* [EXERCISE GOAL]: The records follow. Copy them exactly, but omit the pictures.

* [ENTRIES SUPPLIED]:

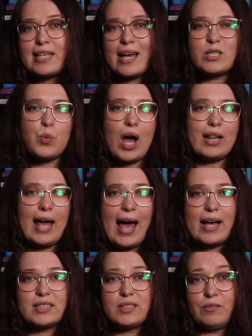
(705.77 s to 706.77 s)
as well
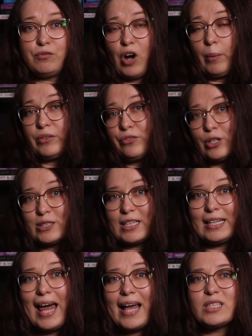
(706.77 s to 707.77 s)
as from the first
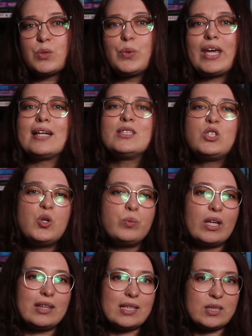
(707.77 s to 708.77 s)
glance we can assume
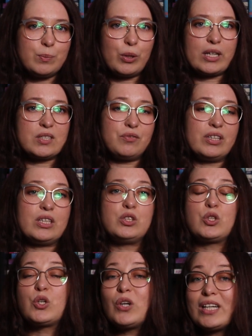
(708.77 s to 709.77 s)
that this book is written
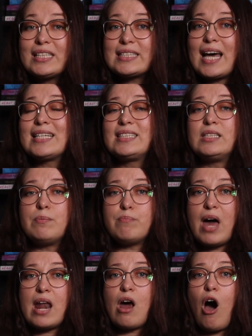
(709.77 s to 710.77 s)
to criticize the
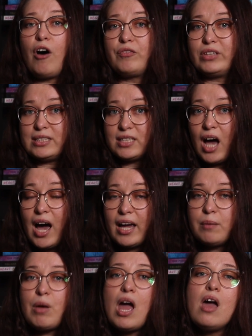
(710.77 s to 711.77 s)
men of the
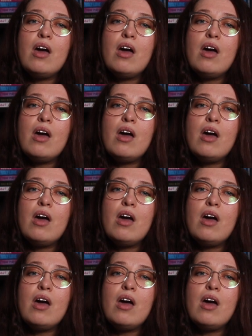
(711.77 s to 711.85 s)
time,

* [ANSWER SECTION]:
(705.77 s to 706.77 s)
as well
(706.77 s to 707.77 s)
as from the first
(707.77 s to 708.77 s)
glance we can assume
(708.77 s to 709.77 s)
that this book is written
(709.77 s to 710.77 s)
to criticize the
(710.77 s to 711.77 s)
men of the
(711.77 s to 711.85 s)
time,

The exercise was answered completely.